> **How to complete this task**:
Without copying the images, write out all the entries below verbatim.

Dataset entries

Content starts

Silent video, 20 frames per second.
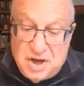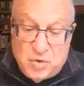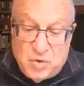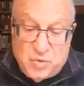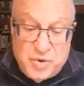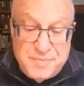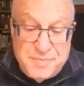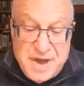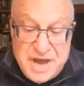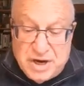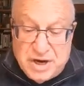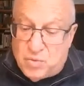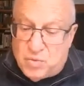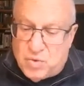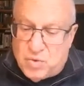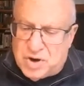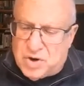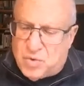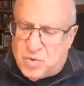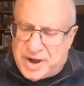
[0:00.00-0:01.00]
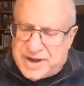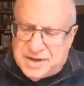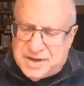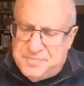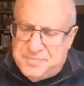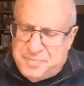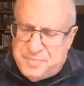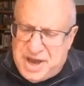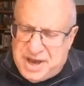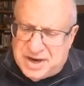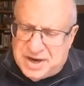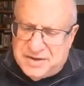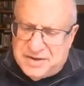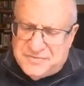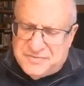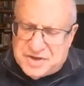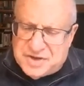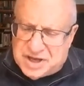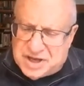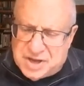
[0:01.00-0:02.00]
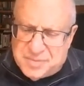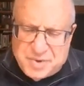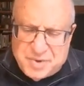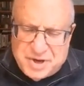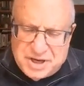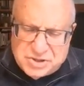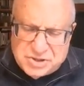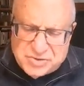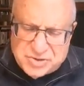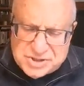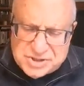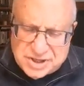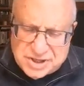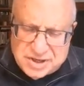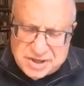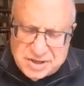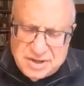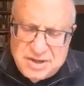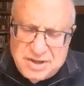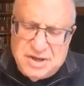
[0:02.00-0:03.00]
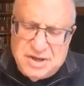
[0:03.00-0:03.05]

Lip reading: We made our work quite competitive to keep it interesting.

Content ends

> **Answer space**:
Silent video, 20 frames per second.
[0:00.00-0:01.00]
[0:01.00-0:02.00]
[0:02.00-0:03.00]
[0:03.00-0:03.05]

Lip reading: We made our work quite competitive to keep it interesting.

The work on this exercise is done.